Specialist fund classes under CIR 13 include: REITs and Property Funds (closed-ended; listed within 6 months; max 50% LTV); Hedge Funds (DFSA Hedge Fund Code of Practice); Private Equity Funds; Venture Capital Funds (subsidised fee regime); Credit Funds (min 90% credit assets; closed-ended; max 10-year life; 25% single-borrower cap); ETFs; Islamic Funds (Shari'a SSB required; IFR compliance); Umbrella Funds with Protected Cell Company (PCC) or Incorporated Cell Company (ICC) structures; and Feeder/Master Fund arrangements.

Three legal vehicles are available for DIFC-domiciled funds: Investment Company (incorporated under DIFC Companies Law; may be internally or externally managed; PCC/ICC options for Umbrella Funds), Investment Trust (established by trust deed between Fund Manager and a licensed Category 3B trustee), and Investment Partnership (DIFC-registered Limited Partnership; General Partner must be a DFSA-authorised Fund Manager).

Fund administrators are licensed separately as Category 4 firms under CIR 5. Fund custodians are licensed as Category 3B firms. An External Fund Manager registered under CIR 6 can establish and manage a DIFC fund without holding a DFSA licence itself, subject to the DFSA's assessment of the home regulator's equivalence. For a comprehensive treatment of each fund class, see 10 Leaves — Investment Funds in the DIFC29.


DFSA Authorisation Process

The DFSA's standard authorisation pathway comprises four stages, described in GEN 76 and the DIFC licensing process guide30:

  1. Pre-Application Meeting. Prospective applicants meet with the DFSA's Authorisation team to discuss the proposed business model, activity scope, and likely conditions before submitting a formal application. This step is strongly encouraged; it can materially reduce the number of iterations required during formal review.

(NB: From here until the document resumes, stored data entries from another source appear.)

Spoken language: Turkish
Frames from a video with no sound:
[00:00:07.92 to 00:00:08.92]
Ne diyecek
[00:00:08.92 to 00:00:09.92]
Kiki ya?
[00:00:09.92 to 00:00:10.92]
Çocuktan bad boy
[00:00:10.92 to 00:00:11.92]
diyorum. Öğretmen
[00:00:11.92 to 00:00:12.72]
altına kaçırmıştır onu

  2. Regulatory Business Plan (RBP) and Application Submission. The firm submits the RBP — a detailed business plan covering the proposed activities, target clients, risk management framework, governance structure, capitalisation, and three-year financial projections — together with the completed application forms, supporting documents for Authorised Individuals (fitness and propriety evidence), and the application fee.

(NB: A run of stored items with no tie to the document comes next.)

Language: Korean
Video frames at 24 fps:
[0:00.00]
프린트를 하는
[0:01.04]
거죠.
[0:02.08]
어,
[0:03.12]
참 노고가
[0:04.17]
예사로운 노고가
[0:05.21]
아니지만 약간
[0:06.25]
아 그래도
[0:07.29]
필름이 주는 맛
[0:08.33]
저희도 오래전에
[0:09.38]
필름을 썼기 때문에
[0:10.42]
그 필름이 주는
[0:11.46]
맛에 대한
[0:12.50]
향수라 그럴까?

  3. In-Principle Approval (IPA). If the DFSA is satisfied that the firm can meet all licence conditions, it issues an In-Principle Approval specifying conditions that must be satisfied before the full Financial Services Permission is granted. These typically include: completing DIFC ROC incorporation, leasing physical office space, appointing and registering Authorised Individuals, and evidencing paid-up capital.

  4. Conditions Satisfaction and Full Licence. Once all IPA conditions are met and evidenced to the DFSA, the full Financial Services Permission is granted and the firm can commence regulated activities.

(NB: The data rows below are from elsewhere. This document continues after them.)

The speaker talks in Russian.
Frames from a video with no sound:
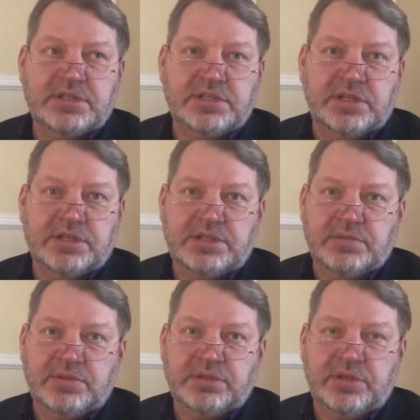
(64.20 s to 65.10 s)
сделать с
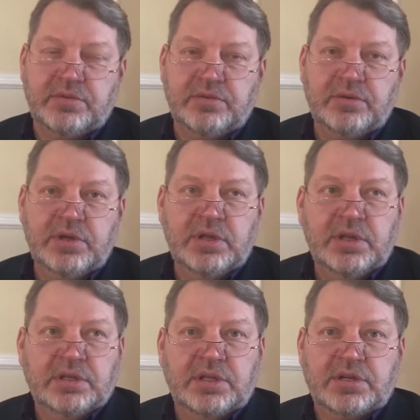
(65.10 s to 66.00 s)
ним интервью.
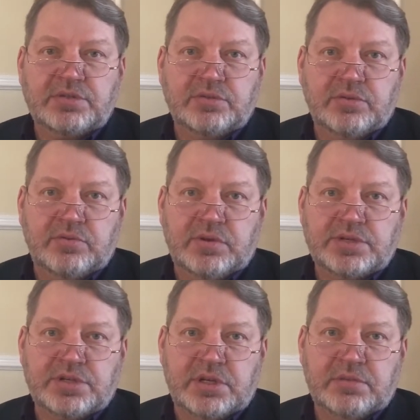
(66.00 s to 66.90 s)
Так что,
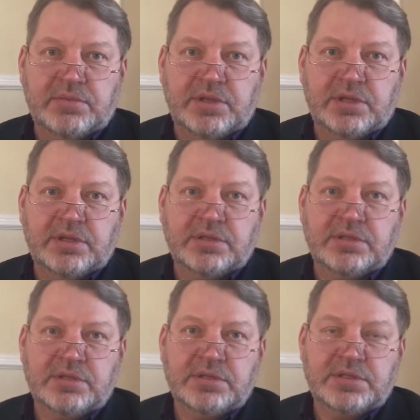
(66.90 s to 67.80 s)
уважаемые
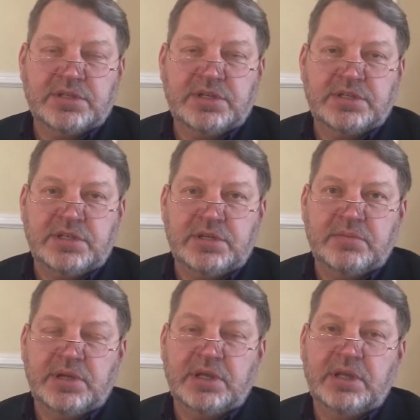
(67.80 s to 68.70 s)
зрители
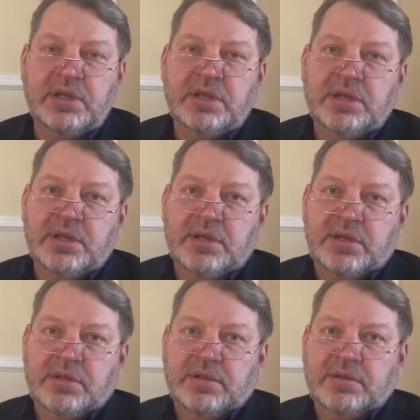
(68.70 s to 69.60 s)
мои,
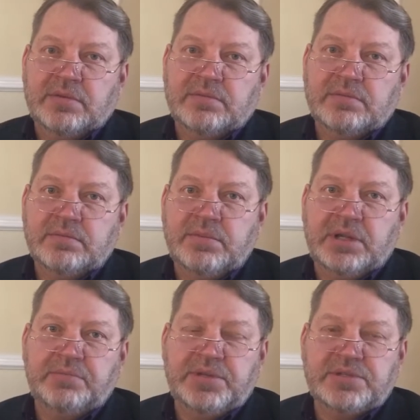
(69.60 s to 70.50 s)

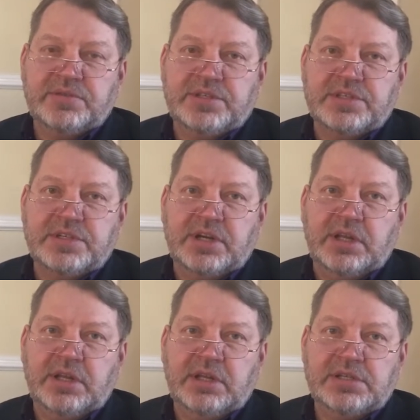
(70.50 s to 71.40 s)
подписывайтесь на
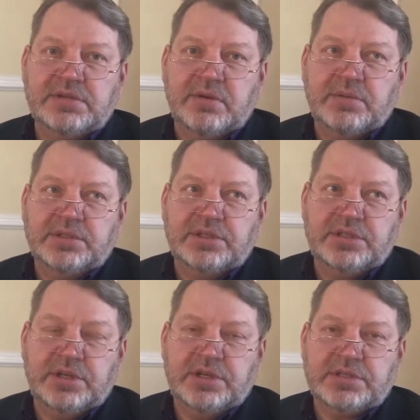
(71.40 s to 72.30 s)
канал, если вам это
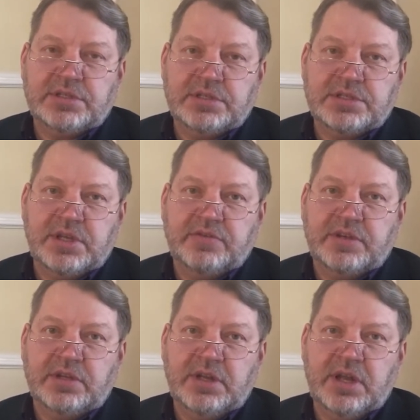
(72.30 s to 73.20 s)
интересно.
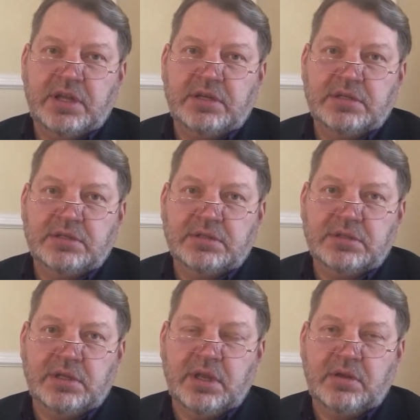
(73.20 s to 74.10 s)
Ставьте лайк,
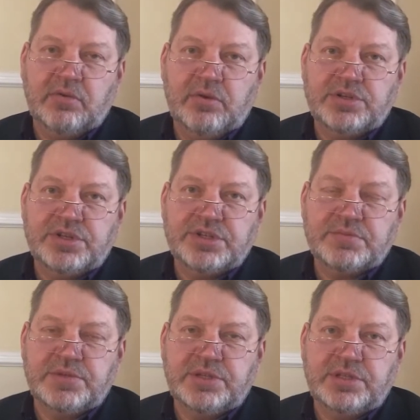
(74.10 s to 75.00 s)
колокольчик
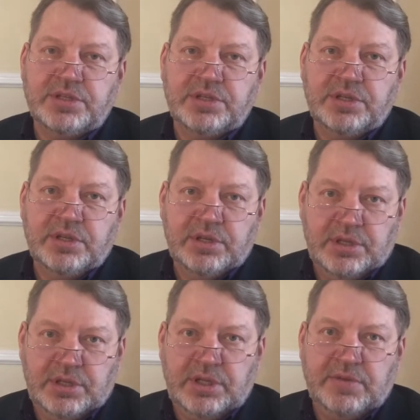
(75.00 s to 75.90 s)
жмите.
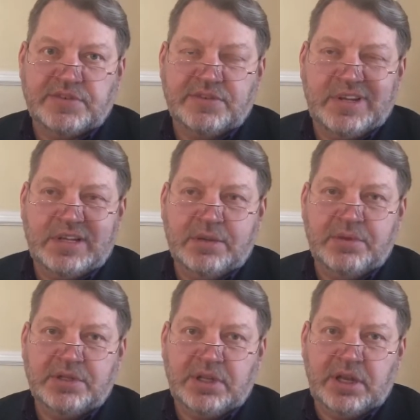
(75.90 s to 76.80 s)
И в своих
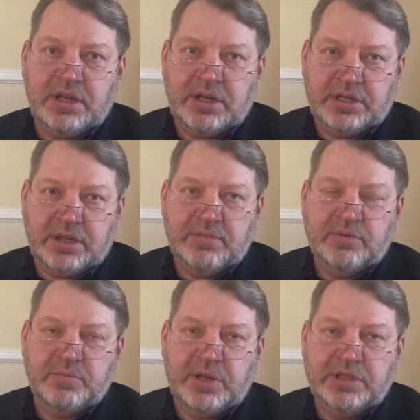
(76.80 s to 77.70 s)
комментариях, хотя бы
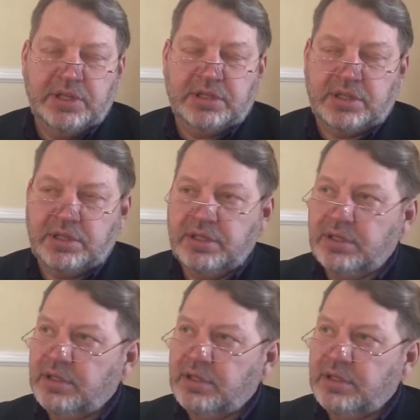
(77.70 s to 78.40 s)
вот под этой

A standard application — for a Category 3C asset manager or Category 4 advisory firm with a straightforward business model — typically takes four to six months from submission to full licence. Category 1 (banking) and Category 2 (principal dealing) applications, which involve full prudential review, may take considerably longer. Complexity surcharges under FER 2.1.1(3)2 double the application fee where the applicant has a multi-jurisdictional group structure, a DIFC holding company, no bilateral MoU with the DFSA, or where the DFSA will be the consolidated or lead supervisor.


Current Fees (DFSA FER Module)

All fees are drawn from FER VER35/04-262, specifically FER 2.1.117 (application) and FER 3.2.116 (annual). Fees apply to the highest single applicable licensed activity — a firm with multiple permissions pays the highest applicable fee, not a sum of each.

Licence / activity type Application fee Annual fee (base) Source
Category 1 — Accepting Deposits / Providing Credit $70,000 $100,000 + expenditure component FER 2.1.1; FER 3.2.1
Category 2 — Dealing as Principal (non-Matched) $40,000 $50,000 (non-crypto); $70,000 (with crypto) FER 2.1.1; FER 3.2.1
Category 3A — Dealing as Agent / Matched Principal $25,000 $25,000 (non-crypto); $35,000 (with crypto) FER 2.1.1; FER 3.2.1
Category 3B — Fund Custody / Fund Trustee $25,000 $25,000 (fund trustee); $35,000 (crypto custody) FER 2.1.1; FER 3.2.1
Category 3C — Managing Assets $25,000 $25,000 (non-crypto); $35,000 (with crypto) FER 2.1.1; FER 3.2.1
Category 3C — Managing CIF (Public Fund / Credit Fund) $10,000 $10,000 FER 2.1.1; FER 3.2.1
Category 3C — Managing CIF (QIF only) $5,000 $5,000 FER 2.1.1; FER 3.2.1
Category 3C — Managing CIF (VC Funds only) $2,000 $2,000 FER 2.1.1; FER 3.2.1
Category 3D — Money Services (payment accounts) $15,000 $15,000 FER 2.1.1; FER 3.2.1
Category 4 — Arranging / Advising $15,000 $15,000 (non-crypto); $20,000 (with crypto) FER 2.1.1; FER 3.2.1
Category 4 — Money Transmission only $10,000 $10,000 FER 2.1.1; FER 3.2.1
Category 4 — Arranging / Advising on Money Services $5,000 $5,000 FER 2.1.1; FER 3.2.1
Category 4 — Crowdfunding Platform $10,000 $10,000 FER 2.1.1; FER 3.2.1
Category 5 — Islamic Financial Institution (PSIAu) $70,000 $100,000 + expenditure FER 2.1.1; FER 3.2.1
Representative Office $6,000 $6,000 (flat) FER 2.1.4; FER 3.2.1(5)
Credit Rating Agency $10,000 $15,000 FER 2.1.1; FER 3.2.1(3)
AMI — Exchange $150,000 $100,000 FER 2.1.2(a); FER 3.4.2(1)
AMI — Clearing House $150,000 $100,000 FER 2.1.2(b); FER 3.4.2(2)
AMI — Exchange + Clearing House $300,000 $200,000 FER 2.1.2(c); FER 3.4.2(3)
AMI — Listing Authority endorsement +$150,000 +$75,000 FER 2.1.3; FER 3.4.3
Crypto ATS (non-AMI, security tokens) +$65,000 ATS endorsement Volume-tiered: $150K / $300K / $500K / $800K FER 2.1.5; FER 3.4.6
Crypto ATS (Crypto Tokens) +$150,000 ATS endorsement Volume-tiered as above FER 2.1.5; FER 3.4.6
Retail Client endorsement +$20,000 +$4,000/year FER 2.1.6(b); FER 3.2.1(2)(f)
Trade Repository endorsement +$15,000 +$3,000/year FER 2.1.6(a); FER 3.2.1(2)(f)
Islamic Financial Business endorsement +$1,000/year FER 3.2.1(2)(f)
Expenditure component (all Cat 1–5) $1,000 per $1M regulatory expenditure + $1 per additional $1,000 FER 3.2.1(2)(c)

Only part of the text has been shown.